**Activity**:
Print only the lines from the one with "[3:07.97-3:09.03]" through the end of the data, exactly, and please omit pictures.

(Dataset content)

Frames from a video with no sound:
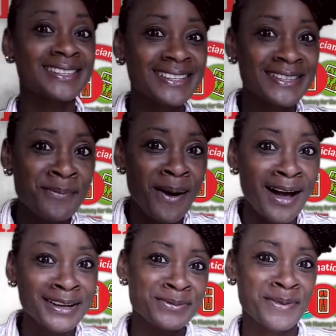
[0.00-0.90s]
is the
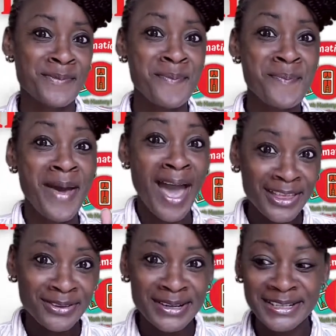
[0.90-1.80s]
box with math
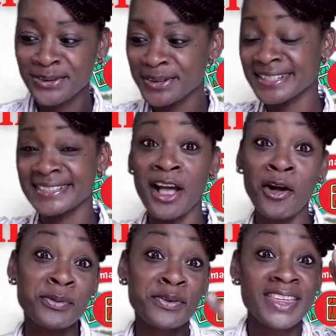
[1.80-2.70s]
resources to
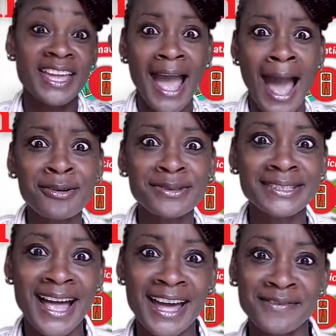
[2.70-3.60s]
help you think
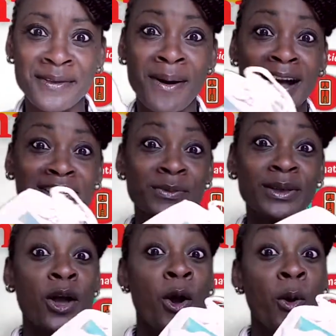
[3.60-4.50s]
outside of the box with
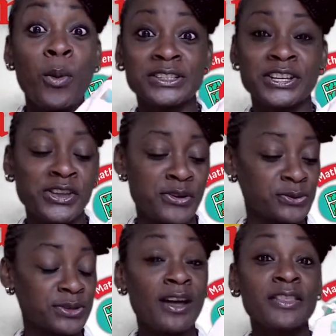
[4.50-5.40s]
what to use.
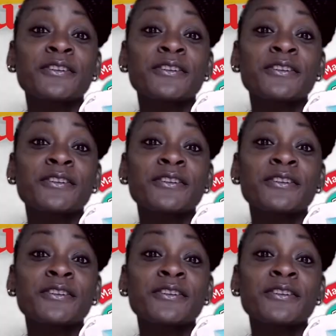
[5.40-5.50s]
The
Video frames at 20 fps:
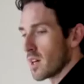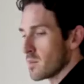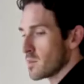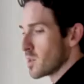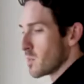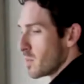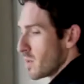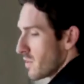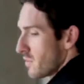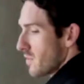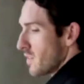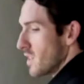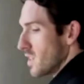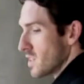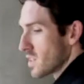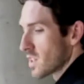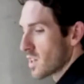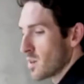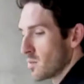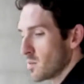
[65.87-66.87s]

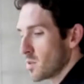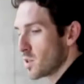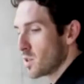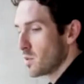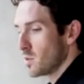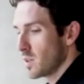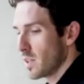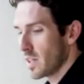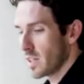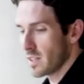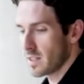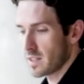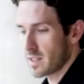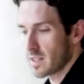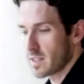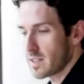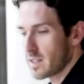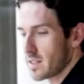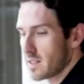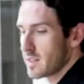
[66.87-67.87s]
Sometimes epiphanies come
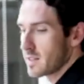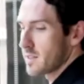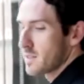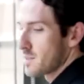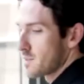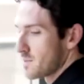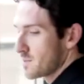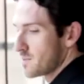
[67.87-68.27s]
too late,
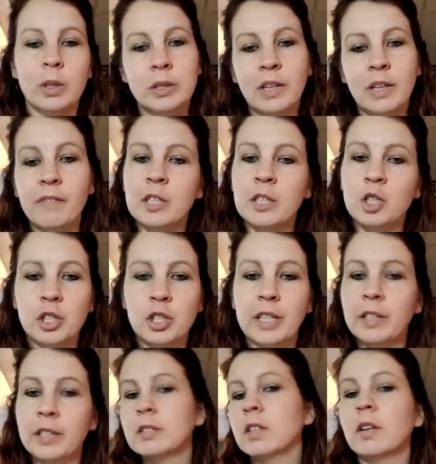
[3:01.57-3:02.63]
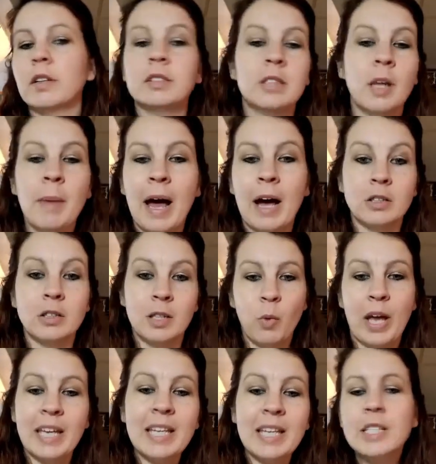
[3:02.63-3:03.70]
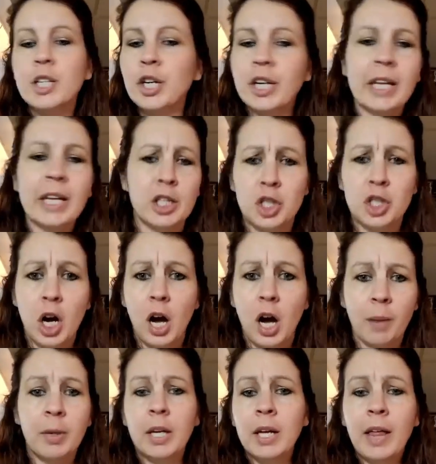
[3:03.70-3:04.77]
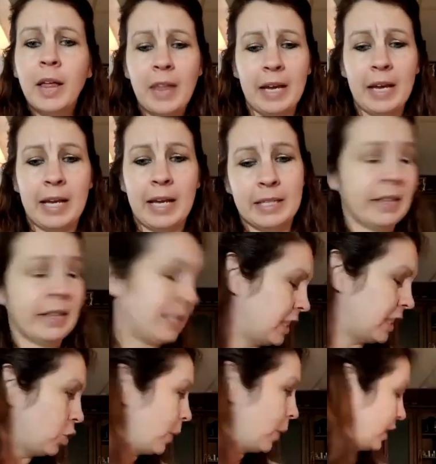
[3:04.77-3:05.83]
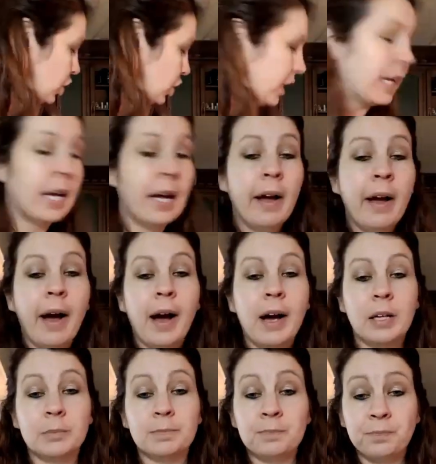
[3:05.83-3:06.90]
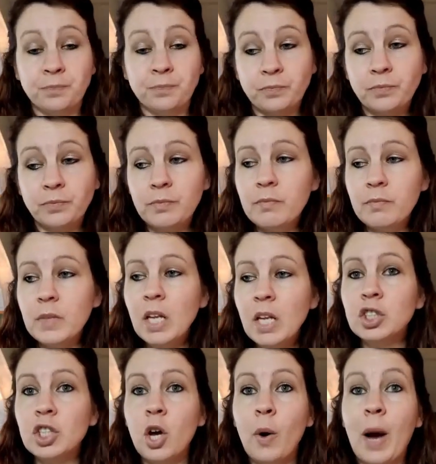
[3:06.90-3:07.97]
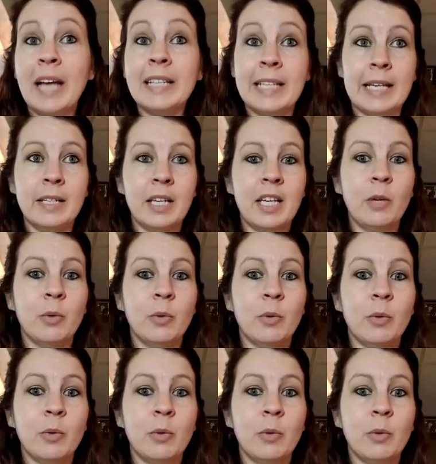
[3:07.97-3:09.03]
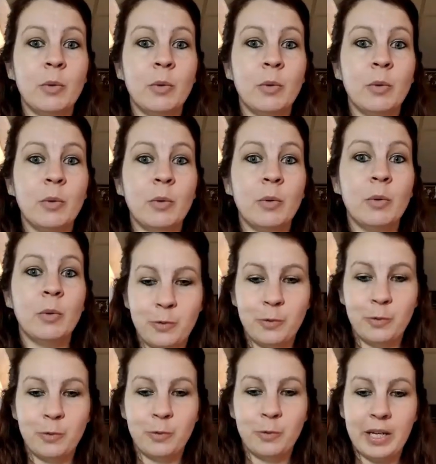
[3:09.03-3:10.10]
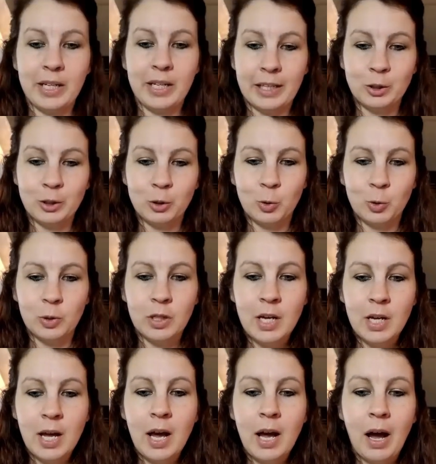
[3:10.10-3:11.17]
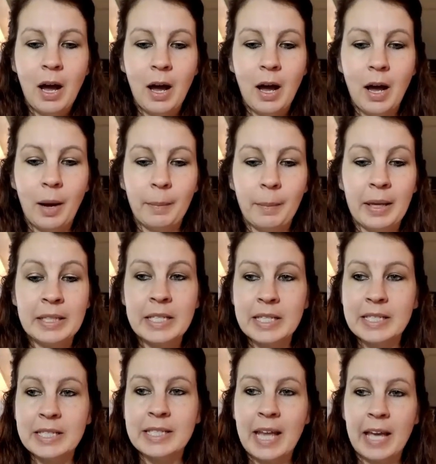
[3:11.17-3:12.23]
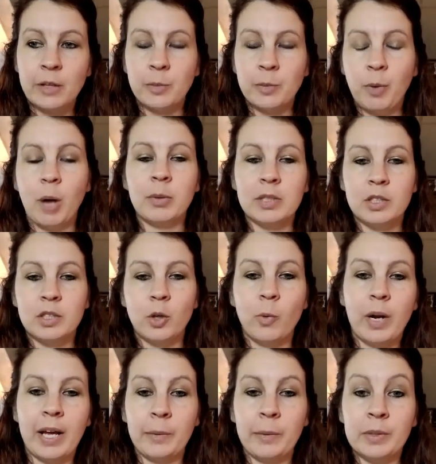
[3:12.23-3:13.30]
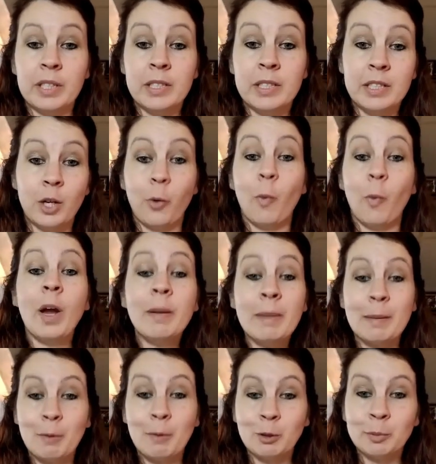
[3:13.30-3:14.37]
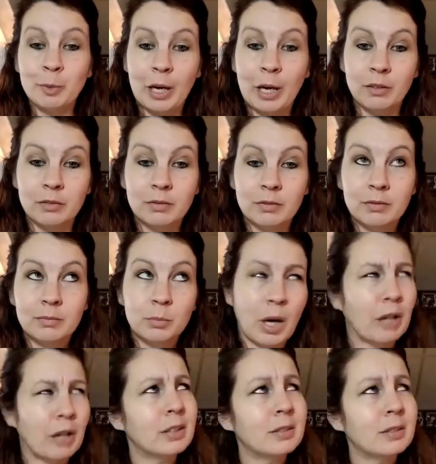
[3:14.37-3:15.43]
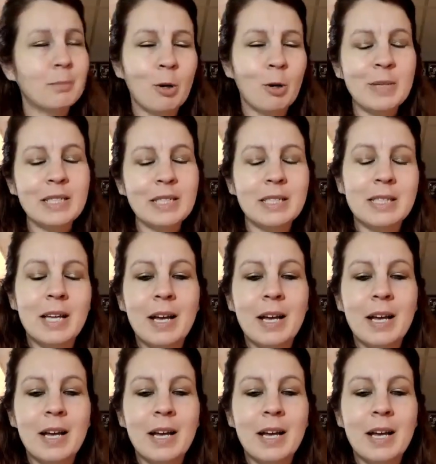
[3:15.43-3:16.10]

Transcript: eventually, somehow, some way, easier to get a job, that kind of situation. So I did. He was 2 months old when I graduated high school, and to this day is probably still what I would consider one of my most proudest moments.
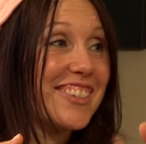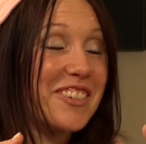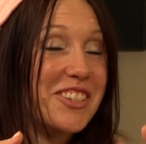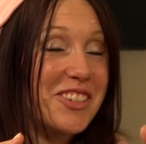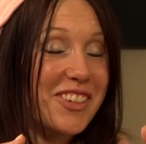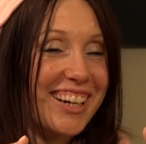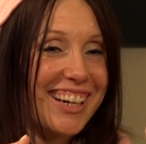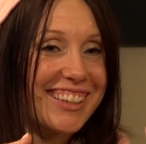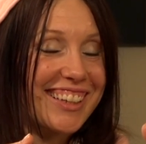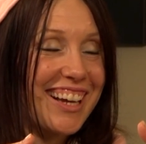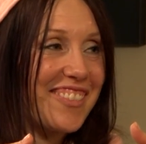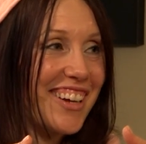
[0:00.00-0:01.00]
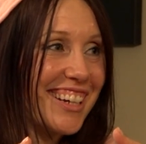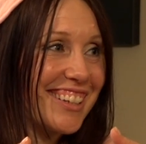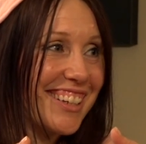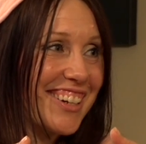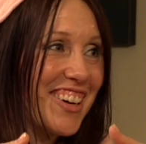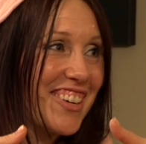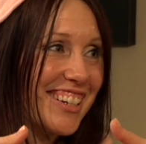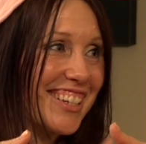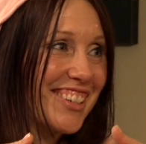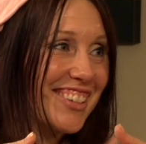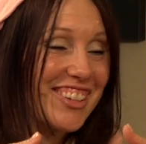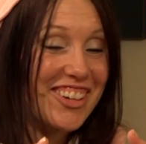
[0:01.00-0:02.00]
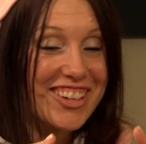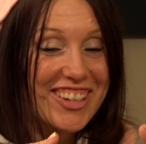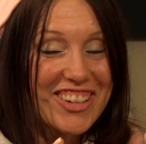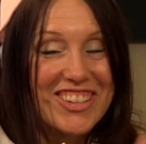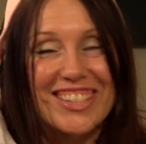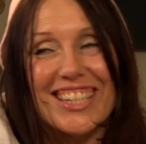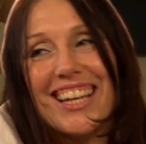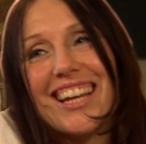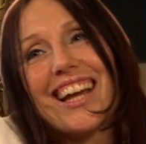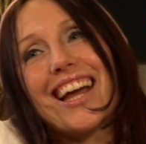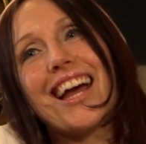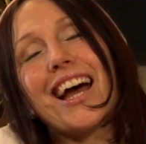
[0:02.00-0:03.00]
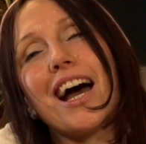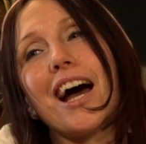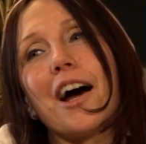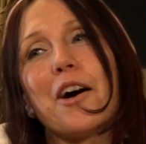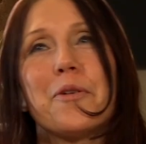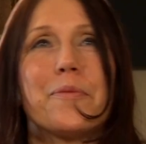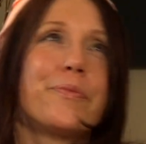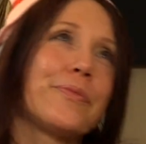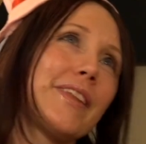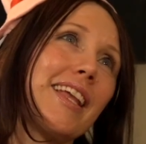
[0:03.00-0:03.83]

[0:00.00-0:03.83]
don't you worry. Like I'm not gonna let go until you're healed. Um,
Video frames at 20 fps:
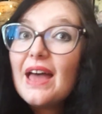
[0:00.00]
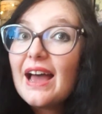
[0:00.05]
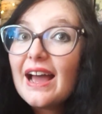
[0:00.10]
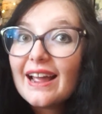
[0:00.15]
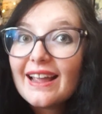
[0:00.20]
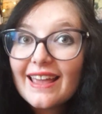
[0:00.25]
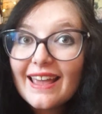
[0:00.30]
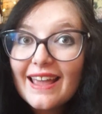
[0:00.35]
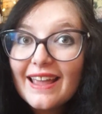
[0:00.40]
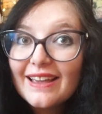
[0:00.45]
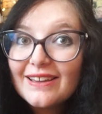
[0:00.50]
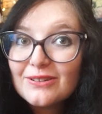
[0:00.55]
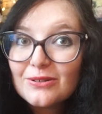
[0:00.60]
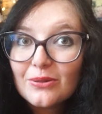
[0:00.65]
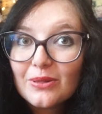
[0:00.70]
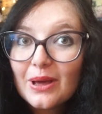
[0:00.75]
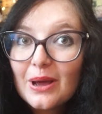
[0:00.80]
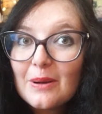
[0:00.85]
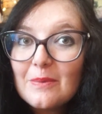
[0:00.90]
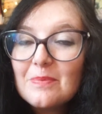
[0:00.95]
I can't handle
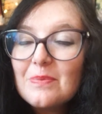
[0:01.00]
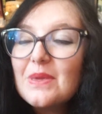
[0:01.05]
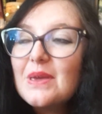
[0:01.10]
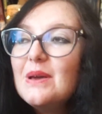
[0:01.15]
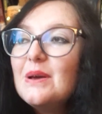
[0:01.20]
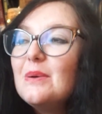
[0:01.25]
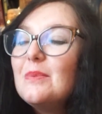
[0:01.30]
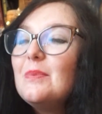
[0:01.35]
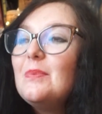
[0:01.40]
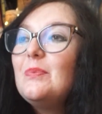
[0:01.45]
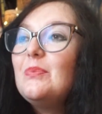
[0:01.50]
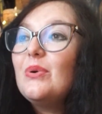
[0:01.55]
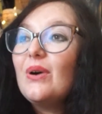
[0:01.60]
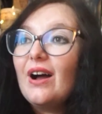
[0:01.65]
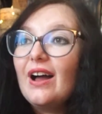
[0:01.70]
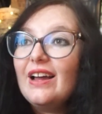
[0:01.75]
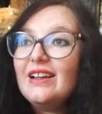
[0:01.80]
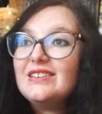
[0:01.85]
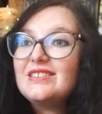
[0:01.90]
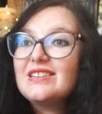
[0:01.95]
that.
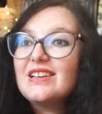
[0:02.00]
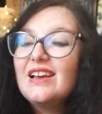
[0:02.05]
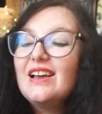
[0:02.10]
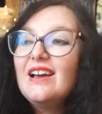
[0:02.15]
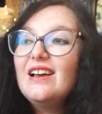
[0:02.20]
But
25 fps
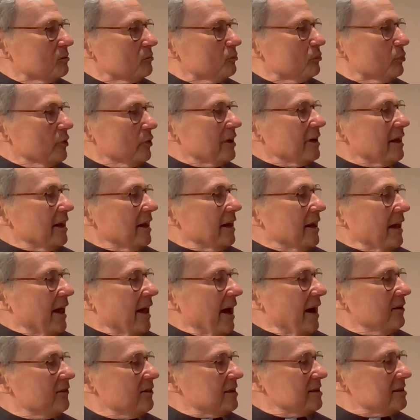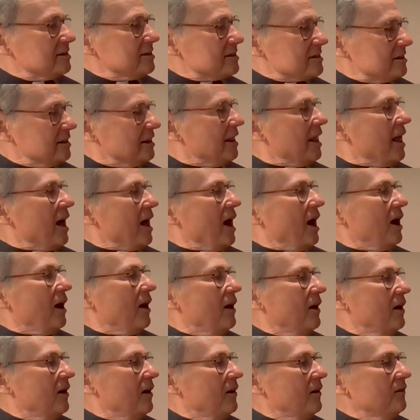bringing heaven's
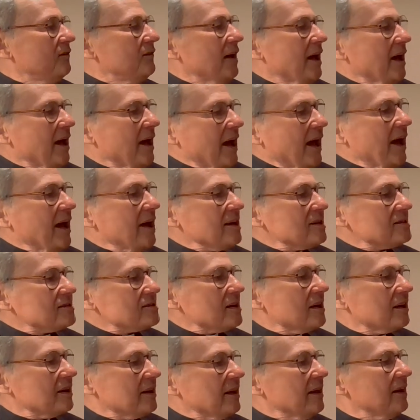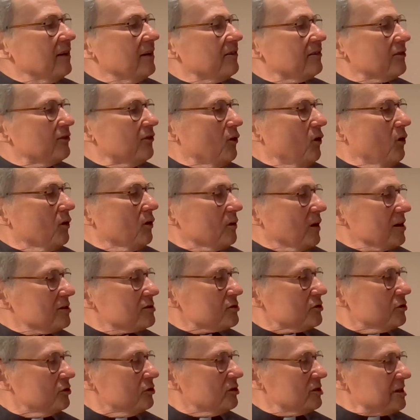love as a gift for us
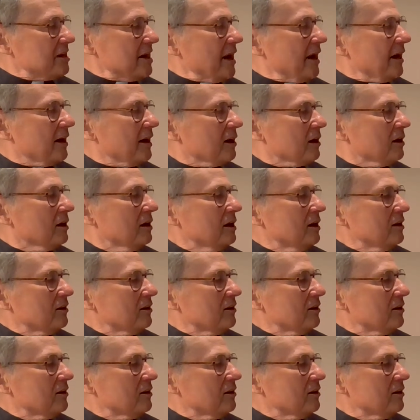to share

(End Dataset content)

**Exercise solution**:
[3:07.97-3:09.03]
[3:09.03-3:10.10]
[3:10.10-3:11.17]
[3:11.17-3:12.23]
[3:12.23-3:13.30]
[3:13.30-3:14.37]
[3:14.37-3:15.43]
[3:15.43-3:16.10]

Transcript: eventually, somehow, some way, easier to get a job, that kind of situation. So I did. He was 2 months old when I graduated high school, and to this day is probably still what I would consider one of my most proudest moments.
[0:00.00-0:01.00]
[0:01.00-0:02.00]
[0:02.00-0:03.00]
[0:03.00-0:03.83]

[0:00.00-0:03.83]
don't you worry. Like I'm not gonna let go until you're healed. Um,
Video frames at 20 fps:
[0:00.00]
[0:00.05]
[0:00.10]
[0:00.15]
[0:00.20]
[0:00.25]
[0:00.30]
[0:00.35]
[0:00.40]
[0:00.45]
[0:00.50]
[0:00.55]
[0:00.60]
[0:00.65]
[0:00.70]
[0:00.75]
[0:00.80]
[0:00.85]
[0:00.90]
[0:00.95]
I can't handle
[0:01.00]
[0:01.05]
[0:01.10]
[0:01.15]
[0:01.20]
[0:01.25]
[0:01.30]
[0:01.35]
[0:01.40]
[0:01.45]
[0:01.50]
[0:01.55]
[0:01.60]
[0:01.65]
[0:01.70]
[0:01.75]
[0:01.80]
[0:01.85]
[0:01.90]
[0:01.95]
that.
[0:02.00]
[0:02.05]
[0:02.10]
[0:02.15]
[0:02.20]
But
25 fps
bringing heaven's
love as a gift for us
to share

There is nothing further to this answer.